I kiedy wpadam ja tu jadę ziomek z głowy
Ja to finału pierdolony tu list polecony
I kiedy wpadam z bitem
Rozjebać cię typie, to jest dla mnie priorytet
I kiedy wpadam, lecę na wersach
Kiedy wpada tu B do U to cię rozpieprza
On czekał na list, lecę w pętlę
Myślał, że w końcu zgarnie autograf od KęKę
I kiedy wpadam napierdalam
Wiadomo ŁDZ tutaj robi hałas
I nie no dobra sprawdzaj człowieku
Dla litości mu odpuszczę te pięć sekund
[Wejście 2: Ryba - temat "Córka bosmana"]

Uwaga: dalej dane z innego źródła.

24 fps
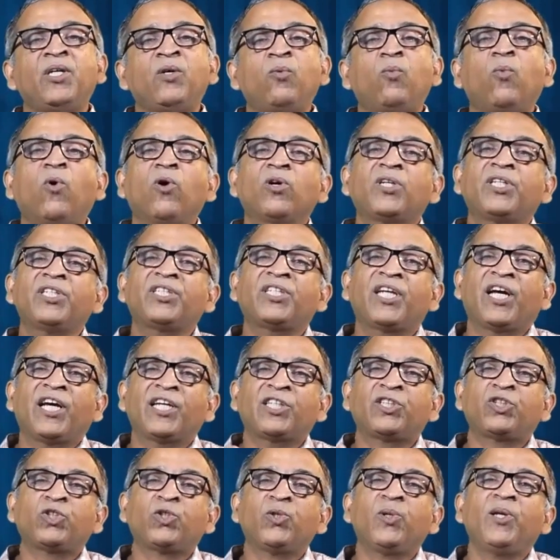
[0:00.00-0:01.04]
What it
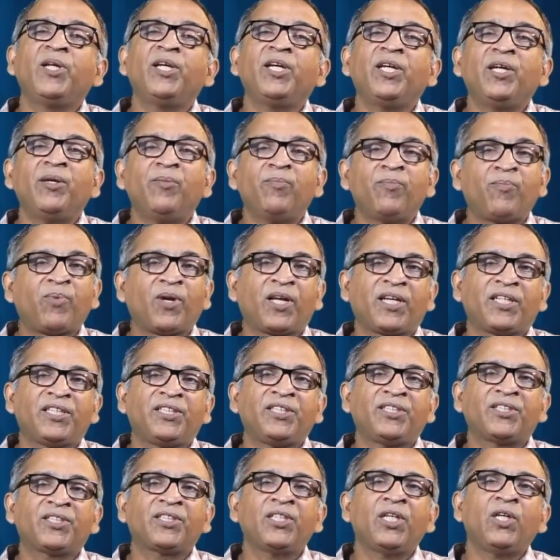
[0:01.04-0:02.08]
actually
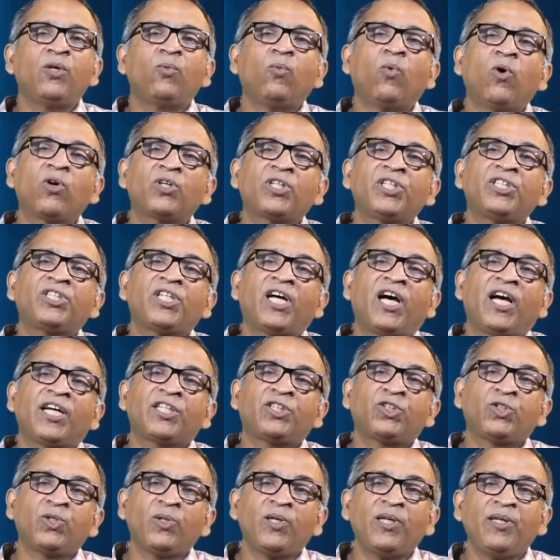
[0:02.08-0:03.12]
implies, what it
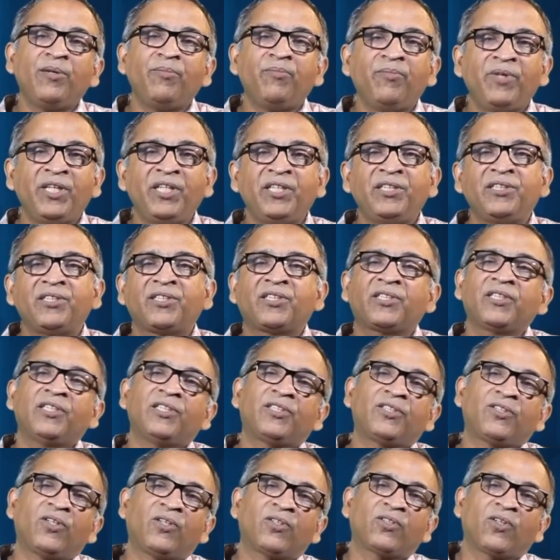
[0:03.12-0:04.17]
actually means
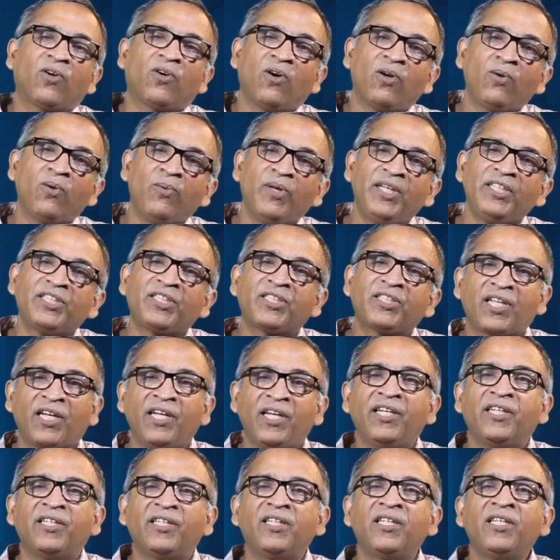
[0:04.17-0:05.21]
is not always
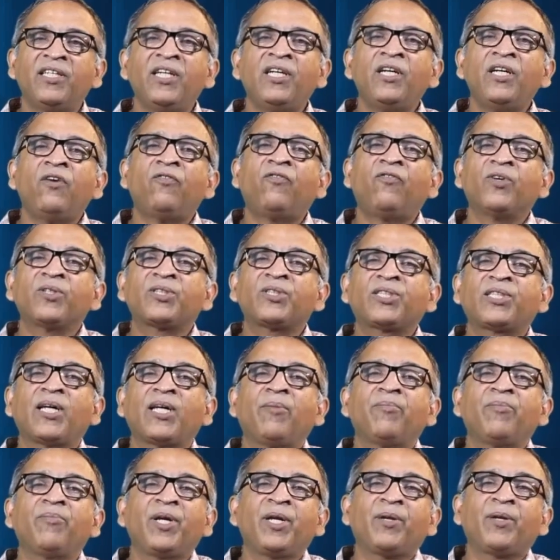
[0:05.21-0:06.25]
clear. For
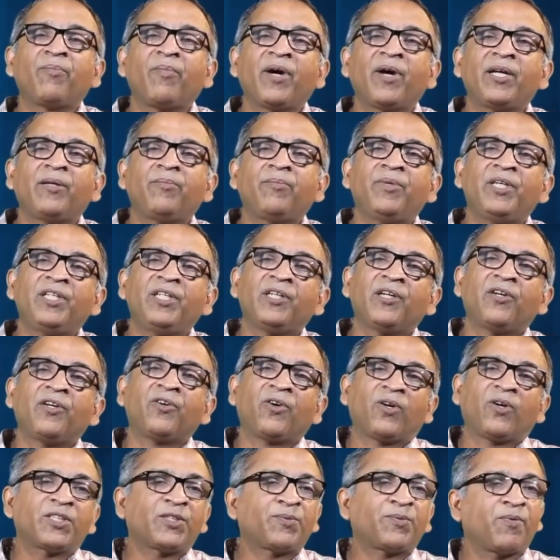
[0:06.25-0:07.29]
some, it might be the
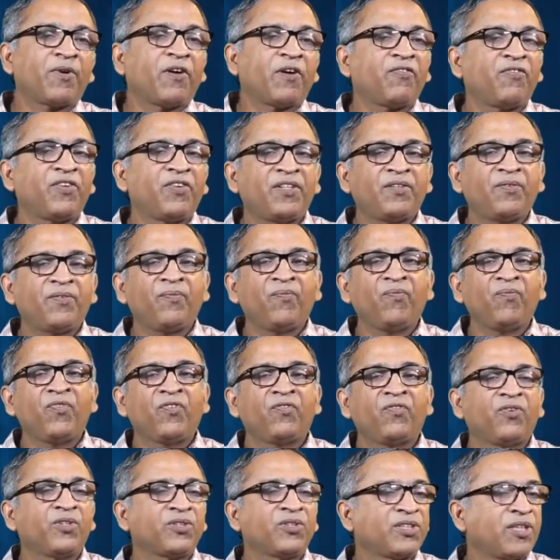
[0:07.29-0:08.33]
gross profit.
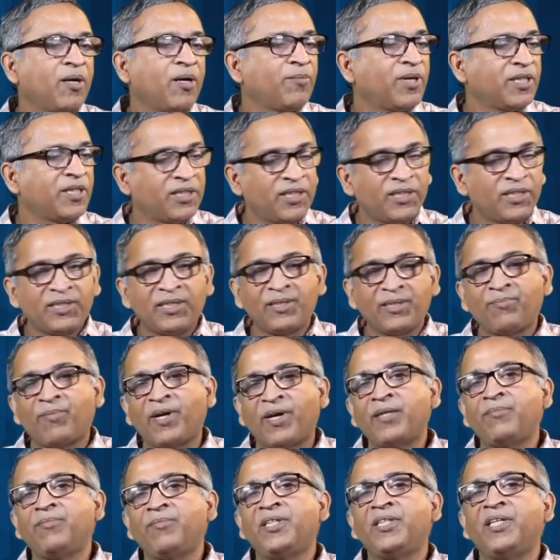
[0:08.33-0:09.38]
For some others, it
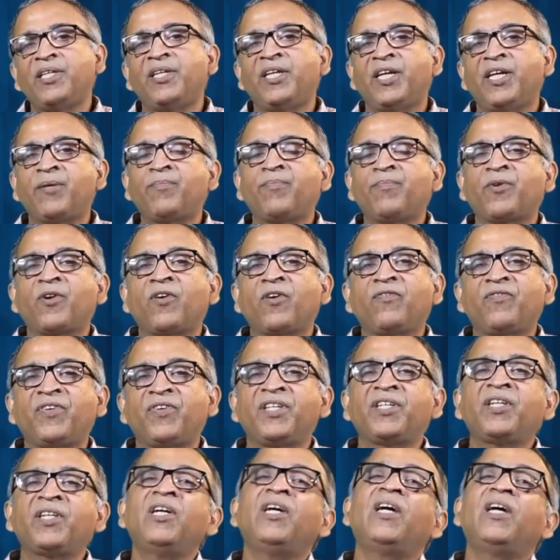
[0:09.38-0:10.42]
might be the net
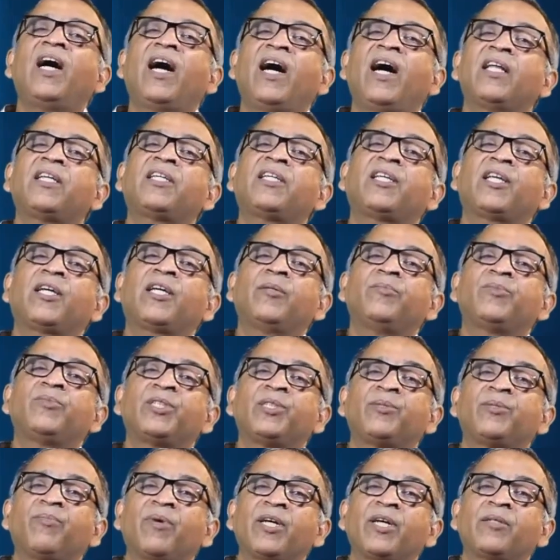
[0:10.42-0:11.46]
profit. At times,
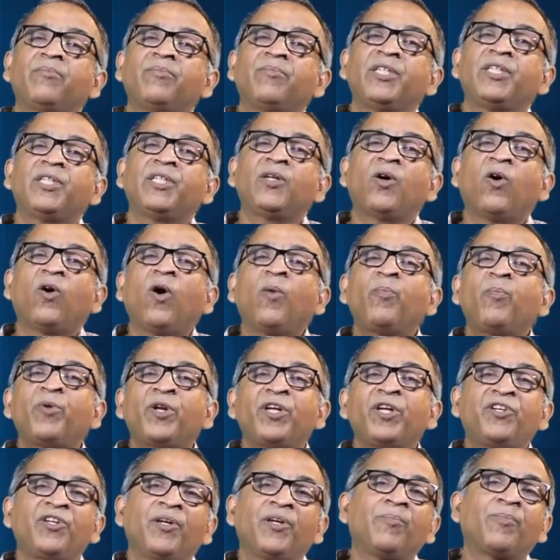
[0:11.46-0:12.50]
it might be the
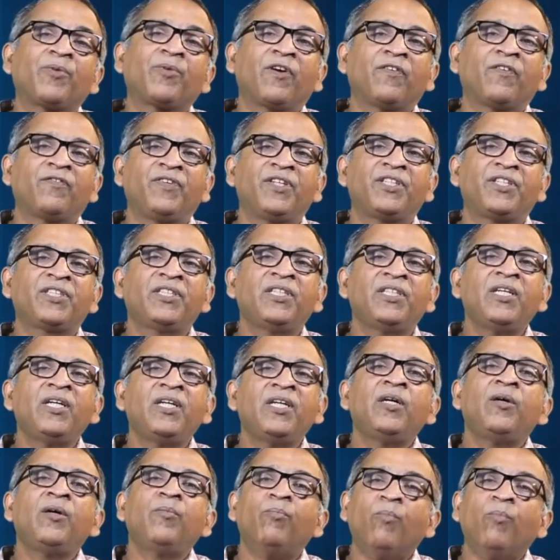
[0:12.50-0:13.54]
operating profit.
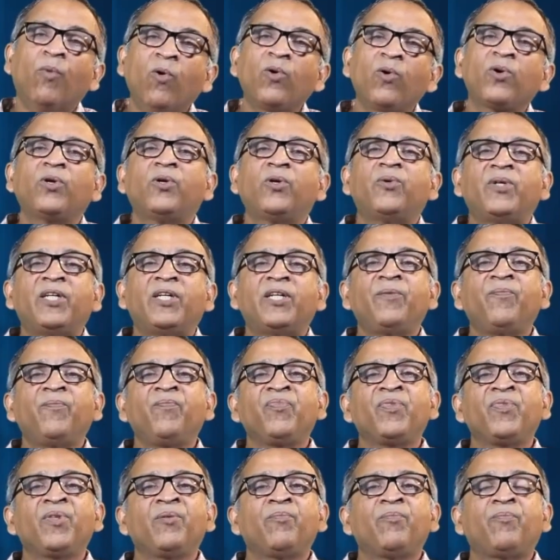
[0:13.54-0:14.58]
Moreover,
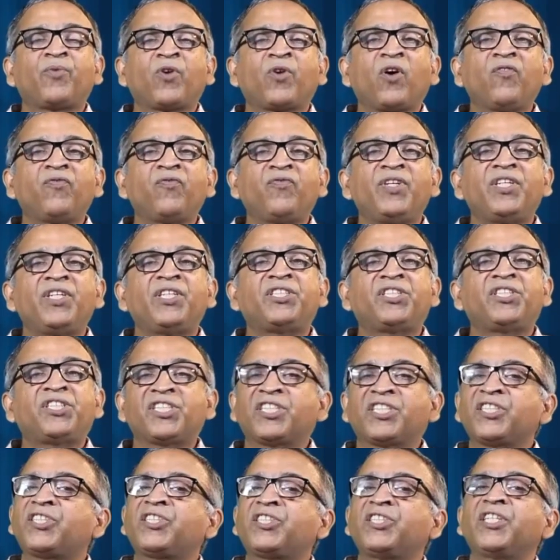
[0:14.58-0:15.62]
profit
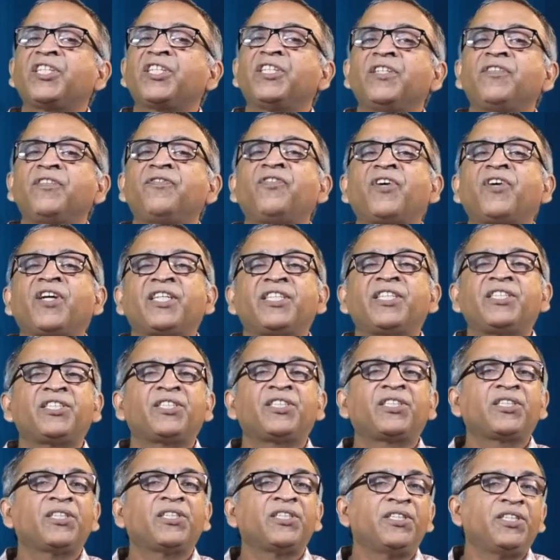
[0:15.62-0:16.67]
just
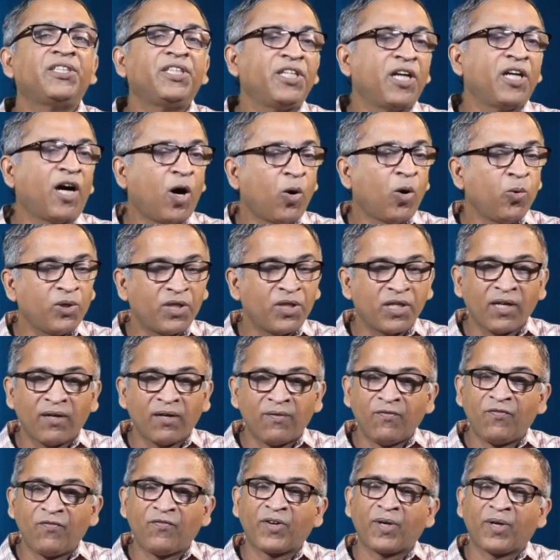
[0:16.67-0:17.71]
signifies the
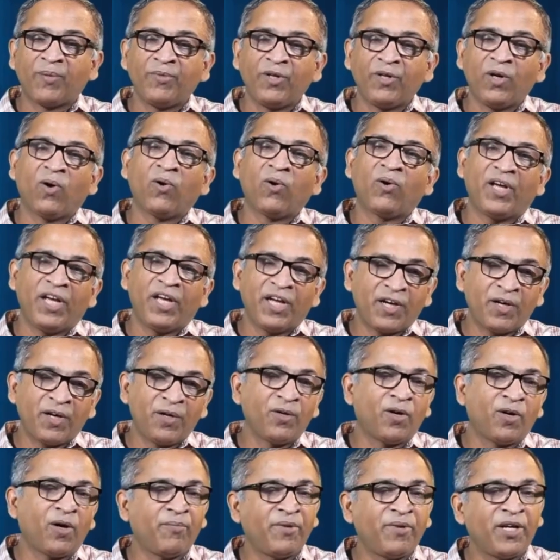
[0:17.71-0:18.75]
outcome from your
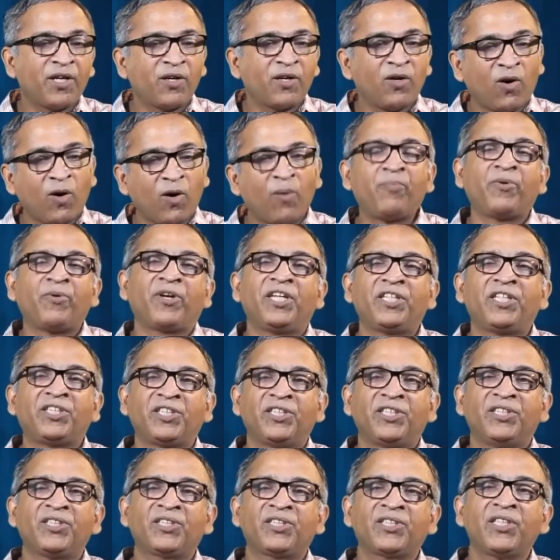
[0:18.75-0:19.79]
economic
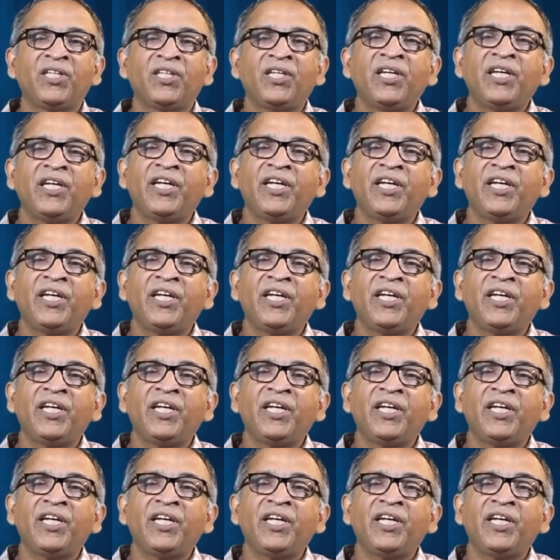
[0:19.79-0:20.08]
operations.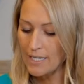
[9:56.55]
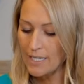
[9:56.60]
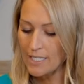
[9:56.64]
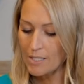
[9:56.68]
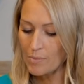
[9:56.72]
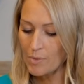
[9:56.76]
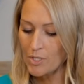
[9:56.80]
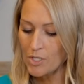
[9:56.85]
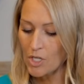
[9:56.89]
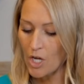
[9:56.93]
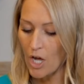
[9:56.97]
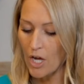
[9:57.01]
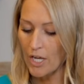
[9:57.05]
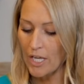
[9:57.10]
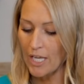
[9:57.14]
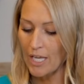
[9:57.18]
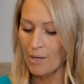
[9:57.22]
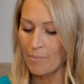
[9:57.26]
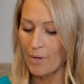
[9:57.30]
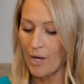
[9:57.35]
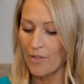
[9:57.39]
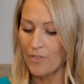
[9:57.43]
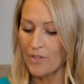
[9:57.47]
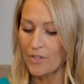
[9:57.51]
has been talking
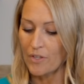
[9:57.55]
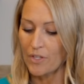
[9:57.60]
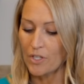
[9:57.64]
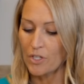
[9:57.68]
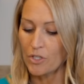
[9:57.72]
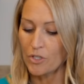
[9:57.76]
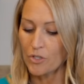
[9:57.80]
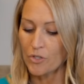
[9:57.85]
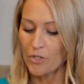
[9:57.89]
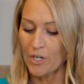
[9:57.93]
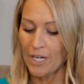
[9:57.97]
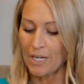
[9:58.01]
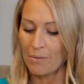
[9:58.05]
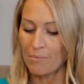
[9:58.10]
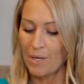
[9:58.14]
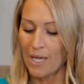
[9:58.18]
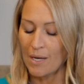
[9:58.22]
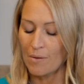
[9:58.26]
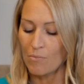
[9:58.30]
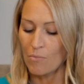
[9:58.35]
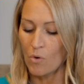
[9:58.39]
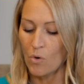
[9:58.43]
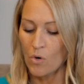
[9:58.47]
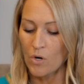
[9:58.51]
about the little green
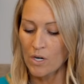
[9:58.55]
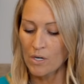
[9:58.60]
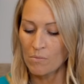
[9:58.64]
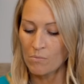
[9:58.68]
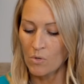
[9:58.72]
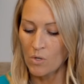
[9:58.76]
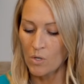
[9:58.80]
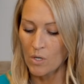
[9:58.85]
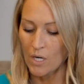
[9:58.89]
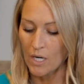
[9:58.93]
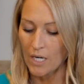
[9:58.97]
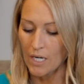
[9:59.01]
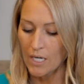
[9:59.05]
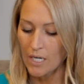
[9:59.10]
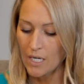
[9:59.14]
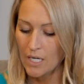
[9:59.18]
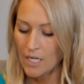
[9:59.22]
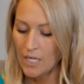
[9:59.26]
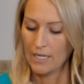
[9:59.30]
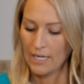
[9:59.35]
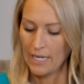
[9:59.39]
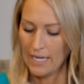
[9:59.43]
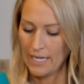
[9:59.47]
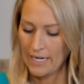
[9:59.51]
men more and more.
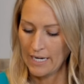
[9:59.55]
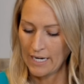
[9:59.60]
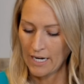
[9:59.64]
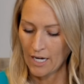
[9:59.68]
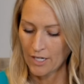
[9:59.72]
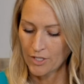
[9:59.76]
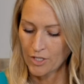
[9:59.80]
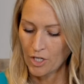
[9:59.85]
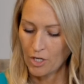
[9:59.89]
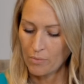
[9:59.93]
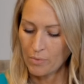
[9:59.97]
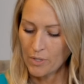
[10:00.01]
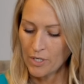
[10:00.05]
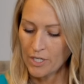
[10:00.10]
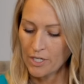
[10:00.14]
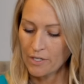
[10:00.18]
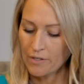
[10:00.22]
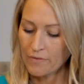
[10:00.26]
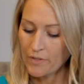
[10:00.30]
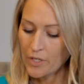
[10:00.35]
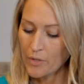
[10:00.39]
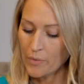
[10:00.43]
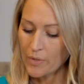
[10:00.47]
In an October interviewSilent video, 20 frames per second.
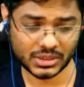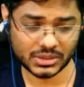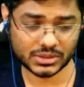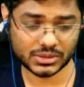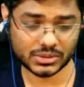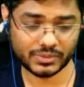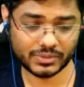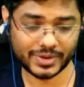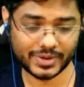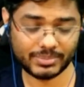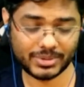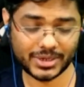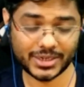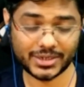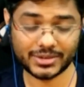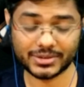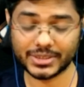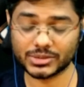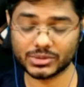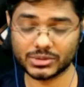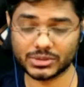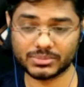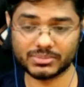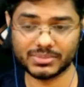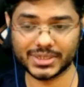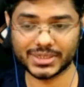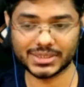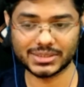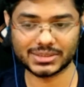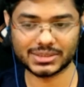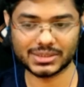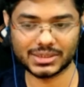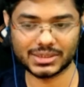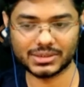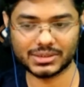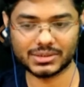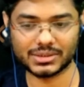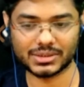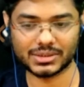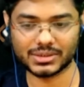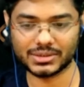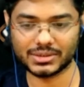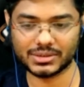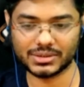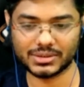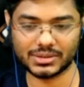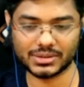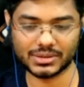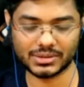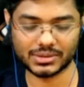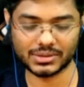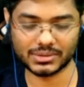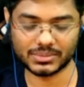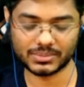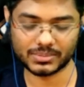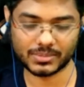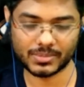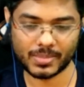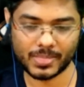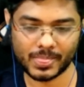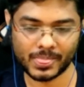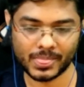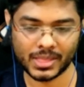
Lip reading: So we played against Uzbekistan. And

Jaki list od KęKę, mogę dobrze wkurwić
Bo przy twojej dupie mam zawsze spodzień brudny
To jest proste, jadę tu się kłócę
Ty gry psujesz, faktycznie, na Pegasusie
I tak wpadamy, jadę tutaj kolego
Kiedy wchodzę rozpierdolę go, wiadomo dlaczego
To jest proste, jadę go wersy zmartwią
Wszedł do monopolowego, pytał czy Bajorson wyjdzie za kaucją
I to jest proste ziomal
Kiedy wchodzę, to dobrze tutaj robię słowa
A oni powiedzieli, niestety nie ma ustępstw
Bajorson dalej będzie w puszce
Ja pierdolę, klękaj do s**my
Ryba na bicie nowy kryminogenny
I kurwa, niszczę tą szmatę
A jak wygram, postawię wam kratę
[Wejście 3: Buczi]
Córka bosmana lecę z tandetą
Ty pizdo masz kurwa gorszy fanbase niż ReTo
I kiedy wpadam, to jest ta zwała
Wpada Bedi i kurwa dobrze napierdala
I to jest gruba Ryba, koszt spory
To w takim razie, ja to już kurwa wieloryb
I kiedy wpadam, lecę na wersach
Kiedy wpada Buczi, to cię rozpieprza
I to jest Rybka taka Frosta
A wiecie dlaczego? Bo smaczna i prosta
I kiedy wpadam, lecę na wersach
Wpada Buczi i cię tu łajzo rozpieprza
[Wejście 4: Ryba]
Ty to wieloryb, to jest śliczne
Patrząc na twój brzuszek, Buczi faktycznie
I to jest proste, kiedy mam tą siłę
Wbijam na bity i się fajnie przedstawiłem
Patrzcie jak rucham tę pizdę na trackach
To już nie Buczi, po tej bitwie to córka rybaka
Ja pierdolę, co ja z nim robię
Kiedy się wpierdalam, jadę w słowie
Jaka kurwa córka, nie wiem czy czujesz to
Bo mnie propsuje nawet Wujek Samo Zło
I to jest proste, mam to brzmienie, wbijam
I widzisz rozpierdalam scenę
A ty tak chujowo nabijasz na bitach
Idź po rozgrzeszenie do Ojca Rydzyka
[Wejście 5: Buczi]
Jadę w wersach
Jestem gruby na mnie leci cała rafineria
I kiedy wpadam, rzucam wers
Bo kiedy wpadam jestem klasykiem jak Ten Typ Mes
I jestem gruby, mówię do tych gości
Ty to za to sama skóra i ości
I tak wpadam, lecę na punchach
Kiedy tu wpada Buczi, typie to sprawdzaj
I kiedy wpadam, lecę z bitem
Ty pukasz swoją córkę łajzo jakbyś był Edypem
I nie no dobra, sprawdzaj to bania
Jak Edyp będziesz miał mordę nie do poznania
[Wejście 6: Ryba]
Jaka skóra, całkiem mądre punche
Jak na kogoś kto w życiu skończył tylko skórzankę
Ja pierdolę, cisnę melepetę
Co do skórek, twoja dupa powinna zmienić tapetę
Ja pierdolę, cisnę te dziwy
Tapeta, wygrywam bo do zwycięstwa mam motywy
Słuchaj Ryby, jadę to jest racja
Mam motywy i pokazuję co to motywacja
Co jest z tobą, jadę i mam brzmienie
Nie wygrasz ze mną na scenie pierdolony Buczimanie
I to jest proste, ja cię Buczi zjem
Bo robi tyle lodów, że to już Bucziman [Tekst i adnotacje na Rap Genius Polska]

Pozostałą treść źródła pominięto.